Start of Data records

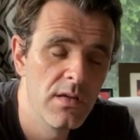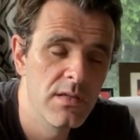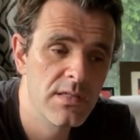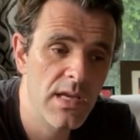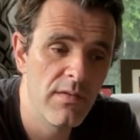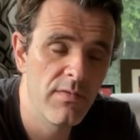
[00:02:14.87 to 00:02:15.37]

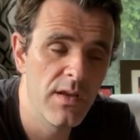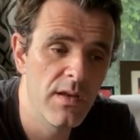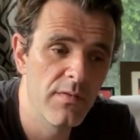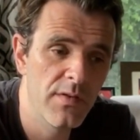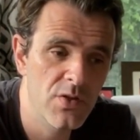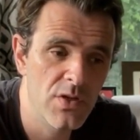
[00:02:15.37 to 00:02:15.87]
safely and
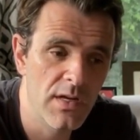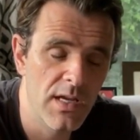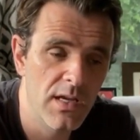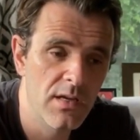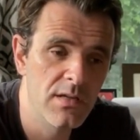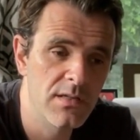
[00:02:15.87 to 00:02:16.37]

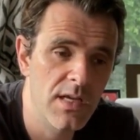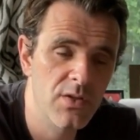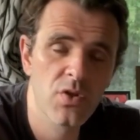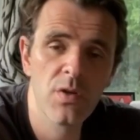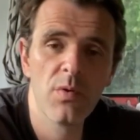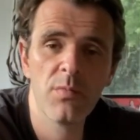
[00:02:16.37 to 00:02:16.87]
efficiently, because as
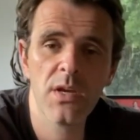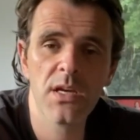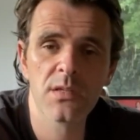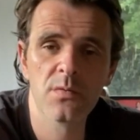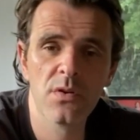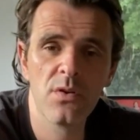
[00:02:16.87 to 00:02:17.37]
human
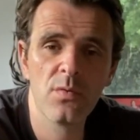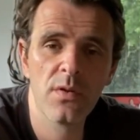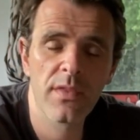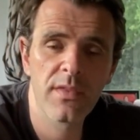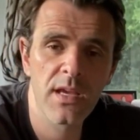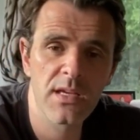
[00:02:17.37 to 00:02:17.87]
beings, we all
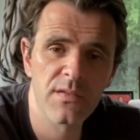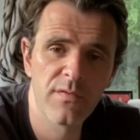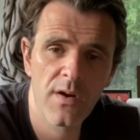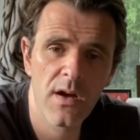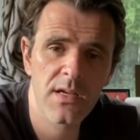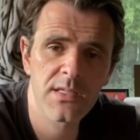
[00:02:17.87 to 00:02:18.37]
want things
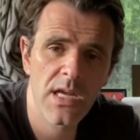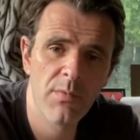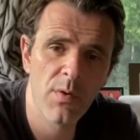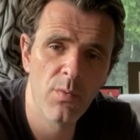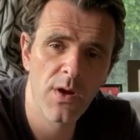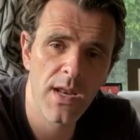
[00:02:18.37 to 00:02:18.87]
fast and we
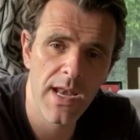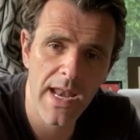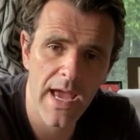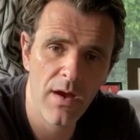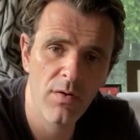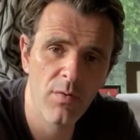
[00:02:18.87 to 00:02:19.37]
want it
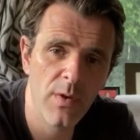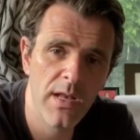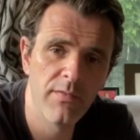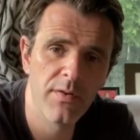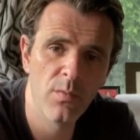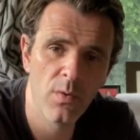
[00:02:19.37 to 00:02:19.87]
now, and we
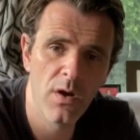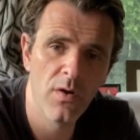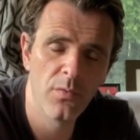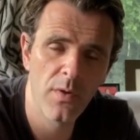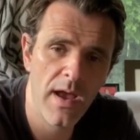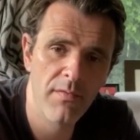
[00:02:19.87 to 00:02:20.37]
live in a
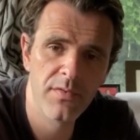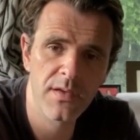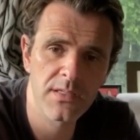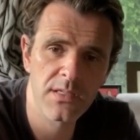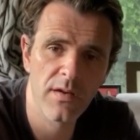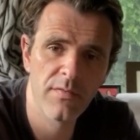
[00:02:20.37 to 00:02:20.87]
world where
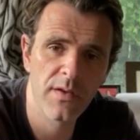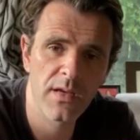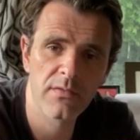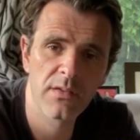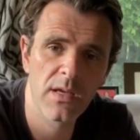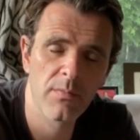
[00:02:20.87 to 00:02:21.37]
everything's at our
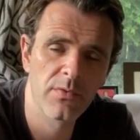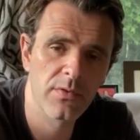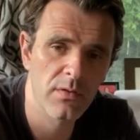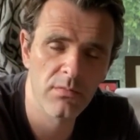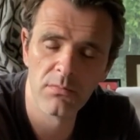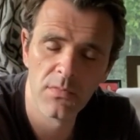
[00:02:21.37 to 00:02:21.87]
fingertips
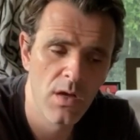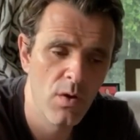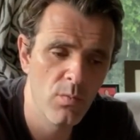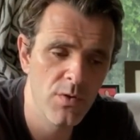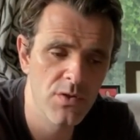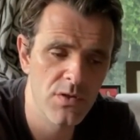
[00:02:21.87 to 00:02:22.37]
and
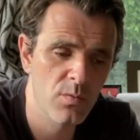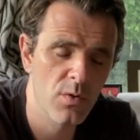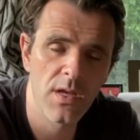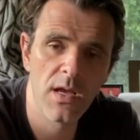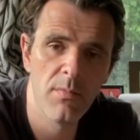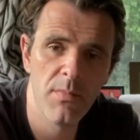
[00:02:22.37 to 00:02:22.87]
we just want
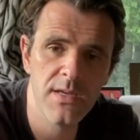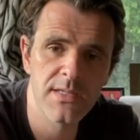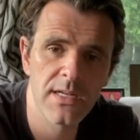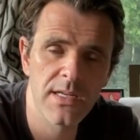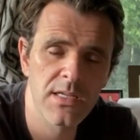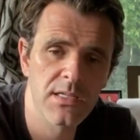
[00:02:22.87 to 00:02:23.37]
it
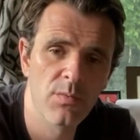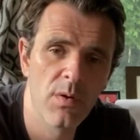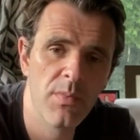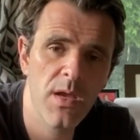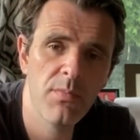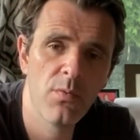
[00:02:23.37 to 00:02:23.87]
immediately. So when
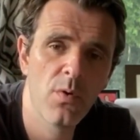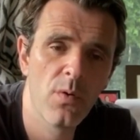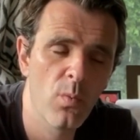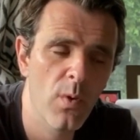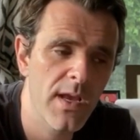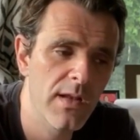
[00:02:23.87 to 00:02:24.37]
people want
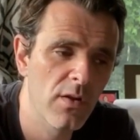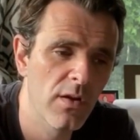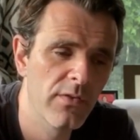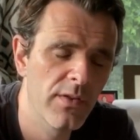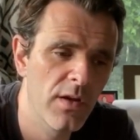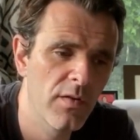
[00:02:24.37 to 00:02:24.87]
weight loss,
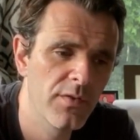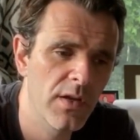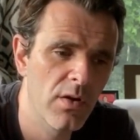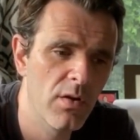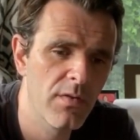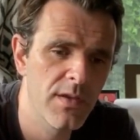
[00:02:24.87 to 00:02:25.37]
they often
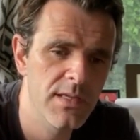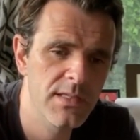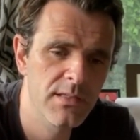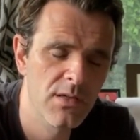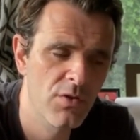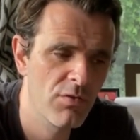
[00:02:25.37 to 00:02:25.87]
go on these
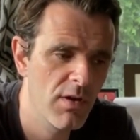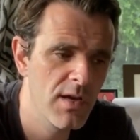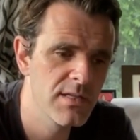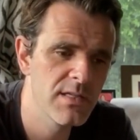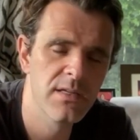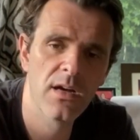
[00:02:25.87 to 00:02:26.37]

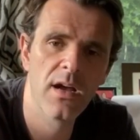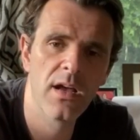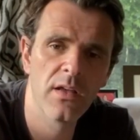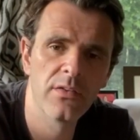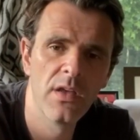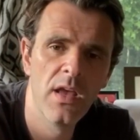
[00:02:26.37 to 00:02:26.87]
crazy
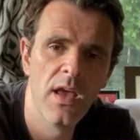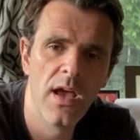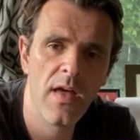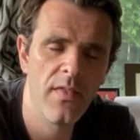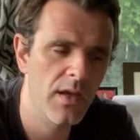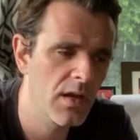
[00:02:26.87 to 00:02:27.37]
diets
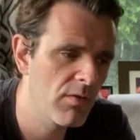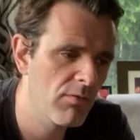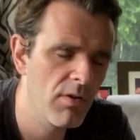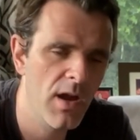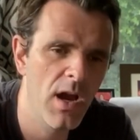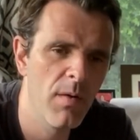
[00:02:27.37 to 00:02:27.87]
and they go,
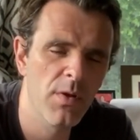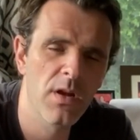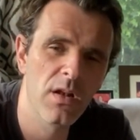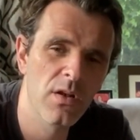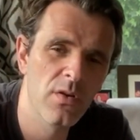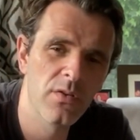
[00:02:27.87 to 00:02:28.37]
right, I'm going to
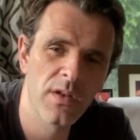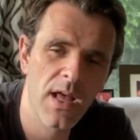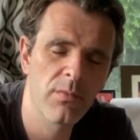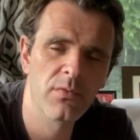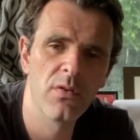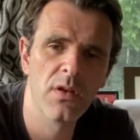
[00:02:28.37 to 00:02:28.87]
lose an
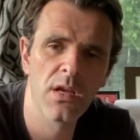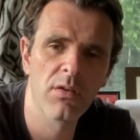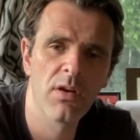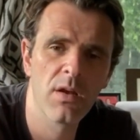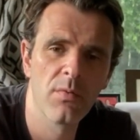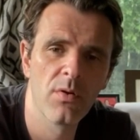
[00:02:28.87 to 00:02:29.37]
absolutely
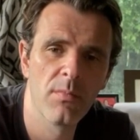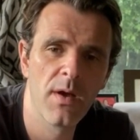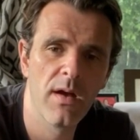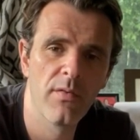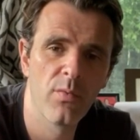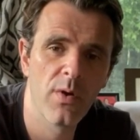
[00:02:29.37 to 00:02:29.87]
incredible
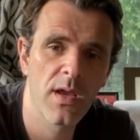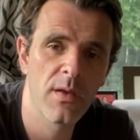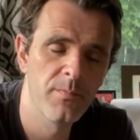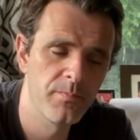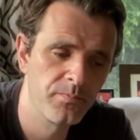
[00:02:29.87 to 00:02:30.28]
amount of weight.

End of Data records

◆ Task to complete: Copy every entry exactly; drop the pictures.

◆ Answer to the problem:
[00:02:14.87 to 00:02:15.37]

[00:02:15.37 to 00:02:15.87]
safely and
[00:02:15.87 to 00:02:16.37]

[00:02:16.37 to 00:02:16.87]
efficiently, because as
[00:02:16.87 to 00:02:17.37]
human
[00:02:17.37 to 00:02:17.87]
beings, we all
[00:02:17.87 to 00:02:18.37]
want things
[00:02:18.37 to 00:02:18.87]
fast and we
[00:02:18.87 to 00:02:19.37]
want it
[00:02:19.37 to 00:02:19.87]
now, and we
[00:02:19.87 to 00:02:20.37]
live in a
[00:02:20.37 to 00:02:20.87]
world where
[00:02:20.87 to 00:02:21.37]
everything's at our
[00:02:21.37 to 00:02:21.87]
fingertips
[00:02:21.87 to 00:02:22.37]
and
[00:02:22.37 to 00:02:22.87]
we just want
[00:02:22.87 to 00:02:23.37]
it
[00:02:23.37 to 00:02:23.87]
immediately. So when
[00:02:23.87 to 00:02:24.37]
people want
[00:02:24.37 to 00:02:24.87]
weight loss,
[00:02:24.87 to 00:02:25.37]
they often
[00:02:25.37 to 00:02:25.87]
go on these
[00:02:25.87 to 00:02:26.37]

[00:02:26.37 to 00:02:26.87]
crazy
[00:02:26.87 to 00:02:27.37]
diets
[00:02:27.37 to 00:02:27.87]
and they go,
[00:02:27.87 to 00:02:28.37]
right, I'm going to
[00:02:28.37 to 00:02:28.87]
lose an
[00:02:28.87 to 00:02:29.37]
absolutely
[00:02:29.37 to 00:02:29.87]
incredible
[00:02:29.87 to 00:02:30.28]
amount of weight.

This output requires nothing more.